YOUR OBJECTIVE> The lines wanted are those from the one containing "[00:00:00.90 to 00:00:01.80]" to the last line of the entries below; output them exactly, leaving out pictures.

========================================================================

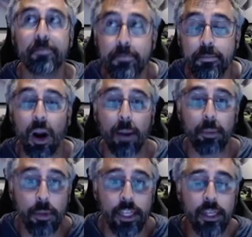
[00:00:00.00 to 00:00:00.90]

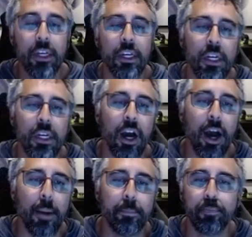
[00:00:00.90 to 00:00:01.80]
Probably.
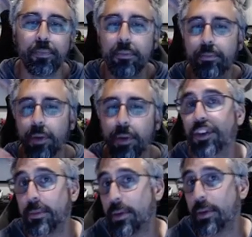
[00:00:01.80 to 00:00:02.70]
Uh, But it's
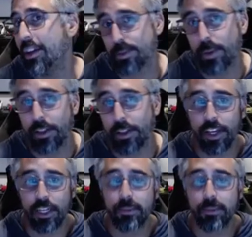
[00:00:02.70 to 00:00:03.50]
going to be expensive, I can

========================================================================

OUTPUT FOR THIS TASK>
[00:00:00.90 to 00:00:01.80]
Probably.
[00:00:01.80 to 00:00:02.70]
Uh, But it's
[00:00:02.70 to 00:00:03.50]
going to be expensive, I can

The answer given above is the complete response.